My father has a similar story. He was away form home on business and he phoned my mother in the evening, not knowing if he'd ever see her again.

I don't know if it's a question of news management or if nuclear war really was imminent, but even in the 80s, I haven't experienced anything quite so frightening.
 Rob Exile Ward 09 Jun 2015
In reply to MG:

I wasn't very old in the 60s so don't remember much about Cuba (but I remember the Beatles first appearance on TV though...)

The early 70s was a bit Dunquerque-ish with sugar shortages, 3 day weeks and all the rest, though it didn't feel much like Armageddon - it might just have been me, but the Cold War seemed to have settled down into something of an elaborate charade, with a lot of posturing going on.

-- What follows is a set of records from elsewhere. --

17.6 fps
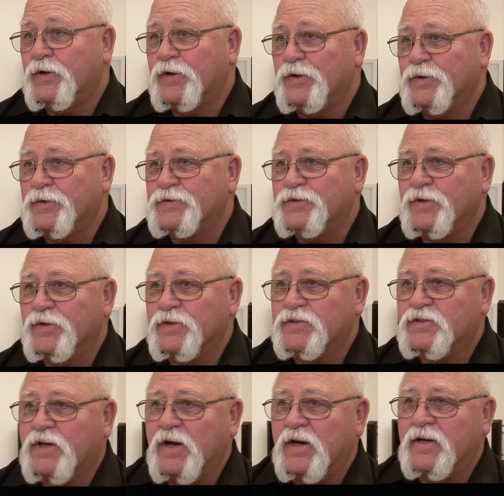you know, so
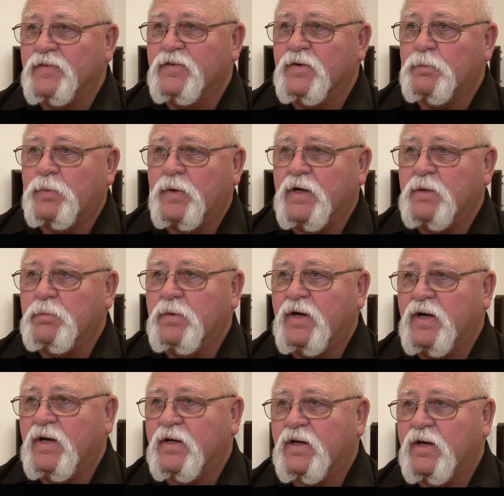it's kind of a
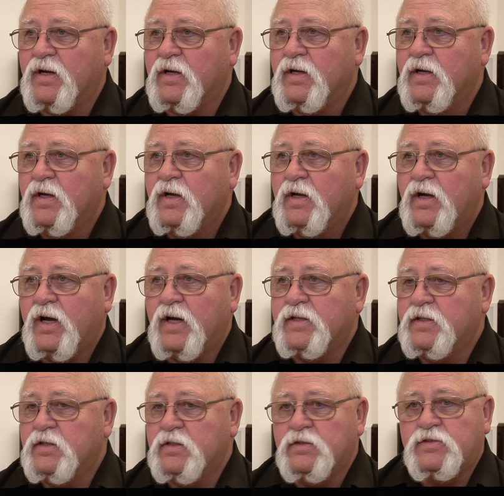payback. I, I
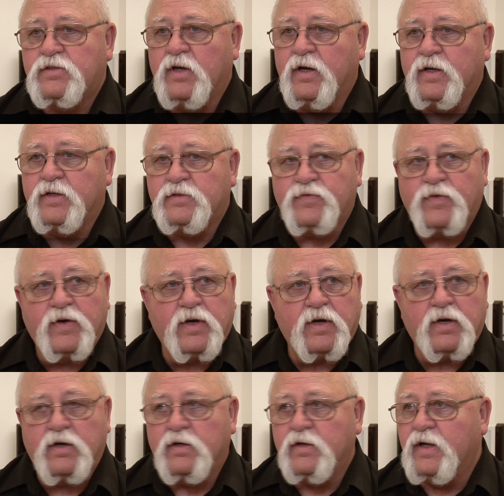did science
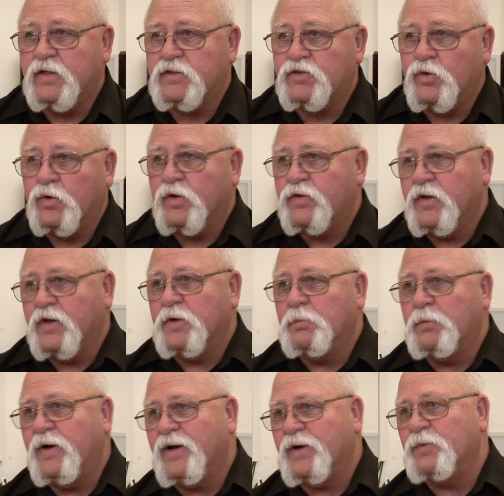fair and that sort of
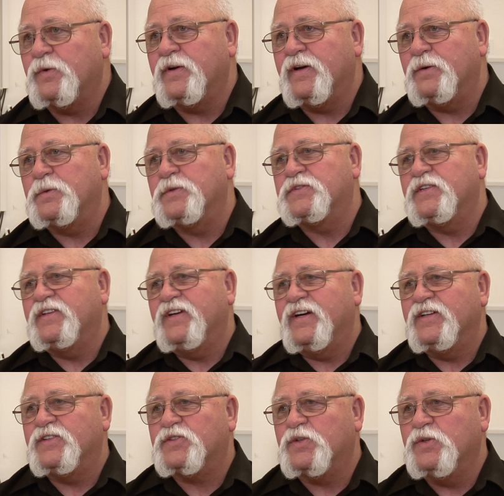thing back when I was in
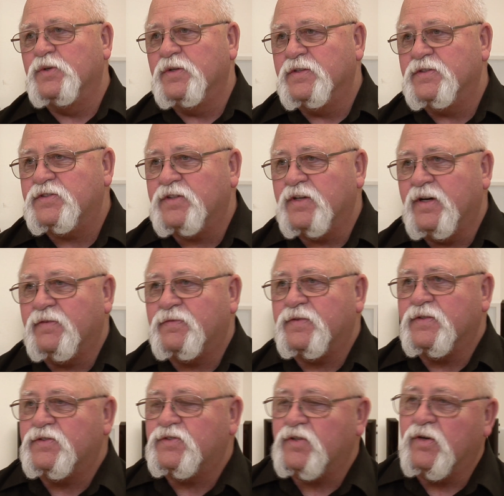high school and stuff,
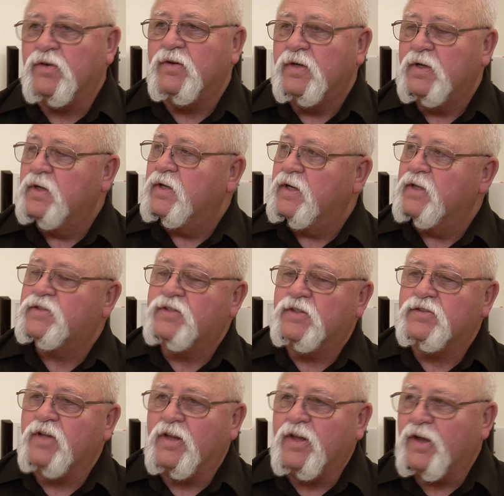and so it's
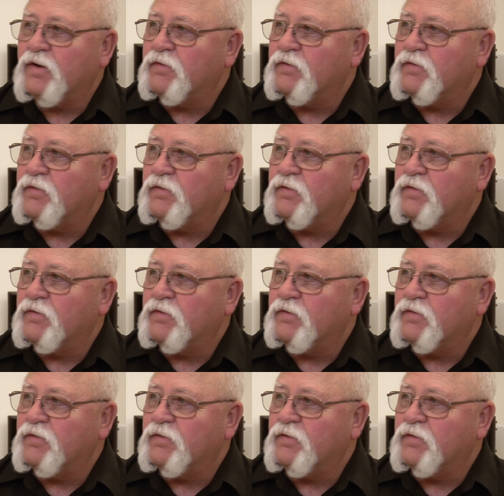just a lotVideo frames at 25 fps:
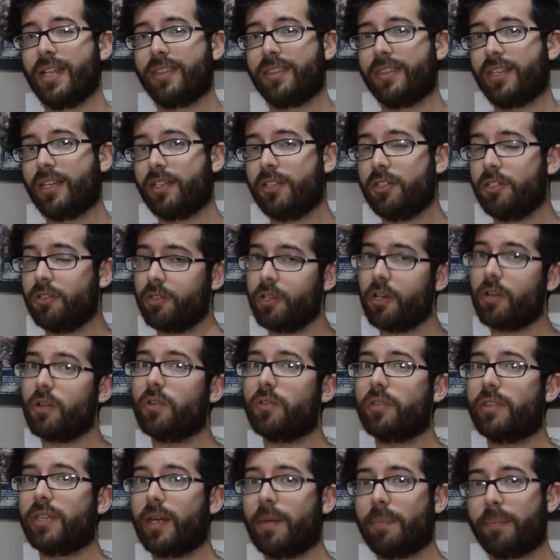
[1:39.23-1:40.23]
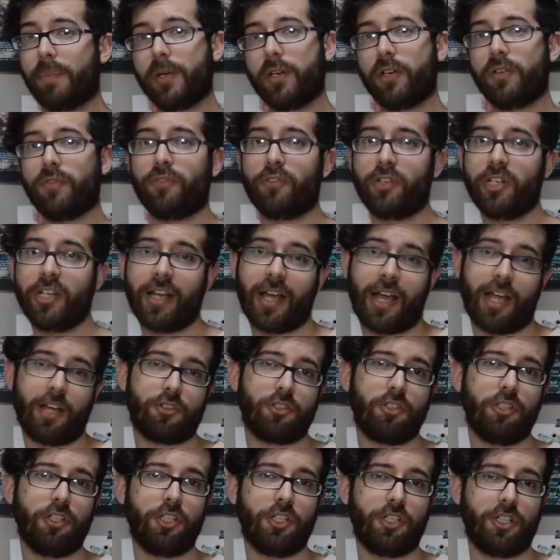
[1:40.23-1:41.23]
then you know that Butterfree
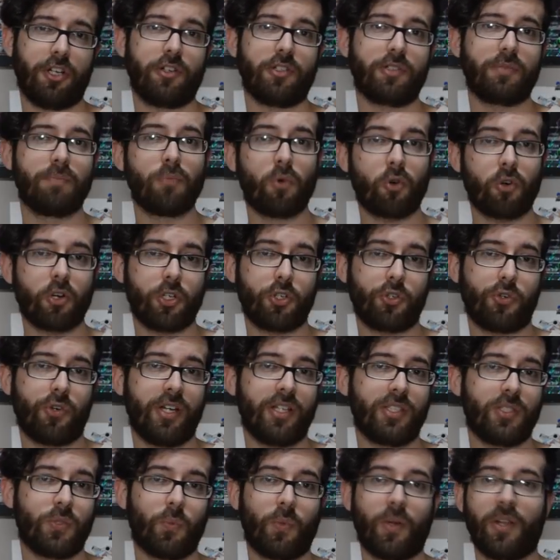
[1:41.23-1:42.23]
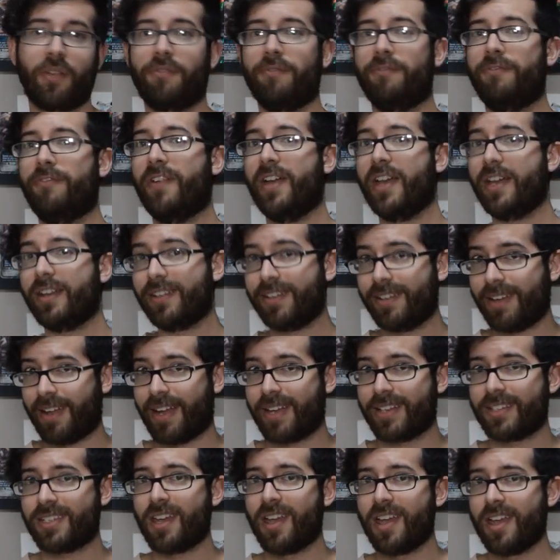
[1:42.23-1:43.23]
actually shares more traits with
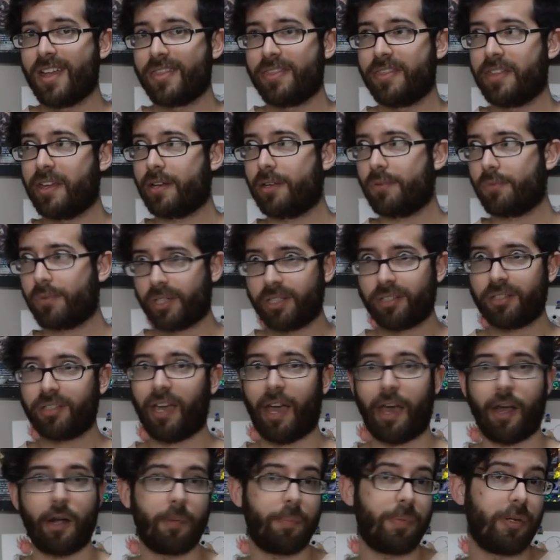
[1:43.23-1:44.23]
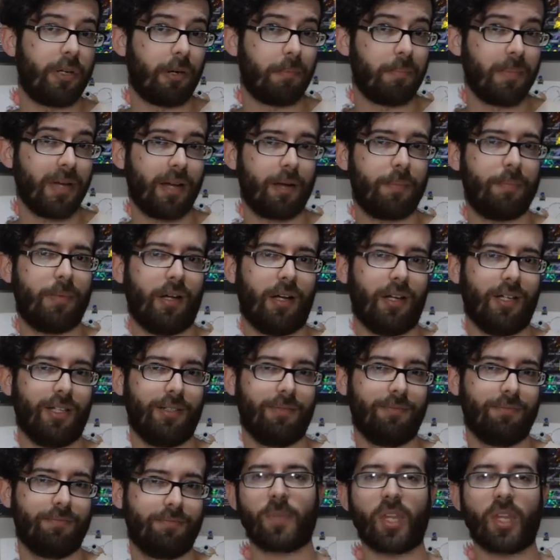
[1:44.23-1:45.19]
Venonat than with Caterpie or Metapod.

However when my eldest son was born in 1979 things had definitely taken a turn for the worse - Russia invading Afghanistan was a big deal, Thatcher and Reagan had been elected and were pretty gung-ho and for the first time in ages the Cold War seemed to be hotting up again, seriously so.
 John Ww 09 Jun 2015
In reply to MG:

When the threat of armageddon turns into an illustrated best seller, you know it's on a lot of people's minds. Get hold of a copy of Raymond Briggs' "When the wind blows" and you'll see what I mean. Brilliant and terrifying at the same time.
 Thrudge 09 Jun 2015
In reply to MG:
60s is a bit before my time, but in the 70s and 80s nuclear war felt only a step away. There was even open discussion in the military about 'limited' nuclear war in central Europe. It was definitely scary, more so than now, IMHO.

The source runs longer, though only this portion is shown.